### [WHAT THE EXERCISE ASKS]
Every line below is to be given again precisely; images are to be left out.

### [GIVEN RECORDS]
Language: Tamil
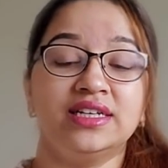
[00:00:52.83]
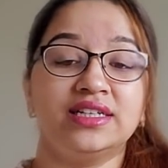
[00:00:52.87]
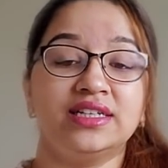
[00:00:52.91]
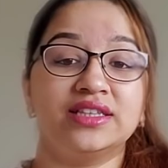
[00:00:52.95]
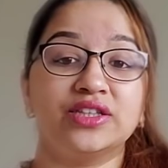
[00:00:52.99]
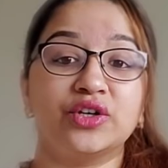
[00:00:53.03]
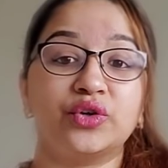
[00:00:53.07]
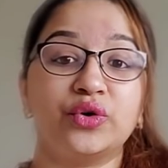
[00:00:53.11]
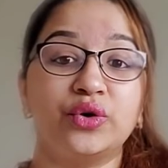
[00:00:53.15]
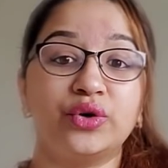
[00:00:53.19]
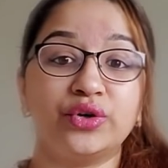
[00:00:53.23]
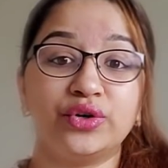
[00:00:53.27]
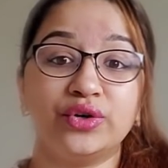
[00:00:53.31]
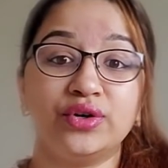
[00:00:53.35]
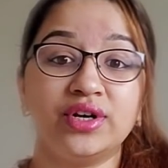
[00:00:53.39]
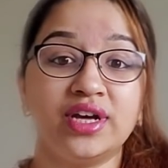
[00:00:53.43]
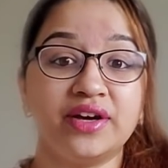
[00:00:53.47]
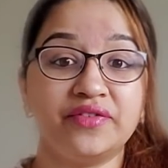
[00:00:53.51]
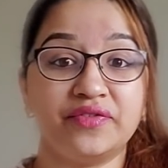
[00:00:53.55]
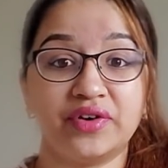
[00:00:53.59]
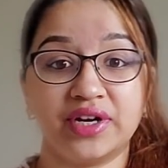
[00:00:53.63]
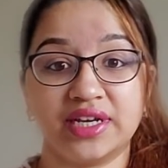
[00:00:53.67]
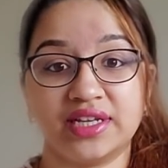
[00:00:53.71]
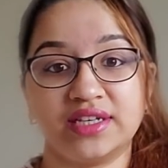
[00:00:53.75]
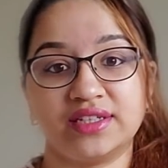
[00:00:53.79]
இந்த கொரோனா
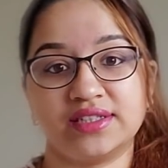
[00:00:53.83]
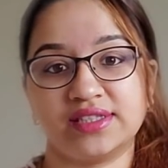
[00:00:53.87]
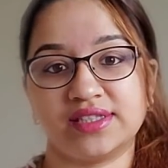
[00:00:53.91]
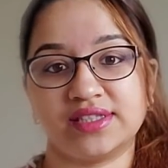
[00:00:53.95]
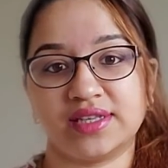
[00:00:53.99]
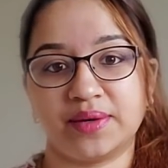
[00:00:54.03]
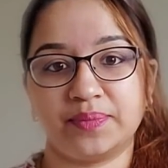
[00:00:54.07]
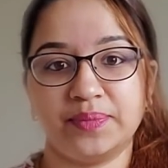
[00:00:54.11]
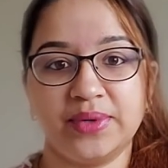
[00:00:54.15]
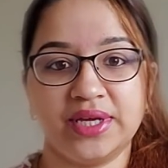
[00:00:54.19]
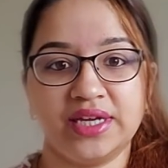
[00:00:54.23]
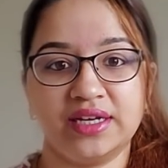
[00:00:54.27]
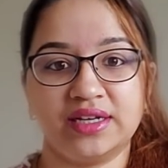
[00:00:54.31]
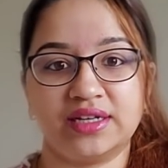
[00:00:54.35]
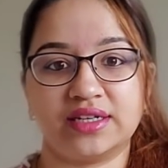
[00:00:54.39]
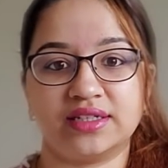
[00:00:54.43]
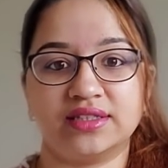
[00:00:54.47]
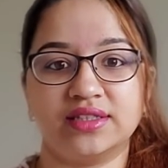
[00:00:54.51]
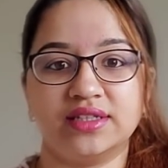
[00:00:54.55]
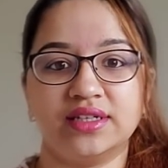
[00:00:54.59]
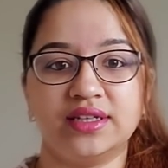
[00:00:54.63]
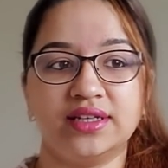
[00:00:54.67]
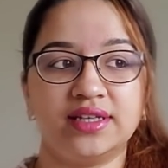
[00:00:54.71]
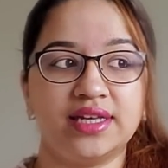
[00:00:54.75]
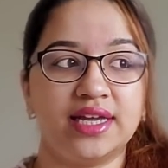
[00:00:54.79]
வைரஸ்
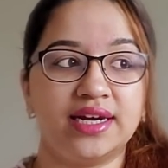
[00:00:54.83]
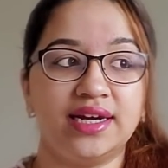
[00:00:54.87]
அப்படிங்கிறது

### [TASK RESPONSE]
Language: Tamil
[00:00:52.83]
[00:00:52.87]
[00:00:52.91]
[00:00:52.95]
[00:00:52.99]
[00:00:53.03]
[00:00:53.07]
[00:00:53.11]
[00:00:53.15]
[00:00:53.19]
[00:00:53.23]
[00:00:53.27]
[00:00:53.31]
[00:00:53.35]
[00:00:53.39]
[00:00:53.43]
[00:00:53.47]
[00:00:53.51]
[00:00:53.55]
[00:00:53.59]
[00:00:53.63]
[00:00:53.67]
[00:00:53.71]
[00:00:53.75]
[00:00:53.79]
இந்த கொரோனா
[00:00:53.83]
[00:00:53.87]
[00:00:53.91]
[00:00:53.95]
[00:00:53.99]
[00:00:54.03]
[00:00:54.07]
[00:00:54.11]
[00:00:54.15]
[00:00:54.19]
[00:00:54.23]
[00:00:54.27]
[00:00:54.31]
[00:00:54.35]
[00:00:54.39]
[00:00:54.43]
[00:00:54.47]
[00:00:54.51]
[00:00:54.55]
[00:00:54.59]
[00:00:54.63]
[00:00:54.67]
[00:00:54.71]
[00:00:54.75]
[00:00:54.79]
வைரஸ்
[00:00:54.83]
[00:00:54.87]
அப்படிங்கிறது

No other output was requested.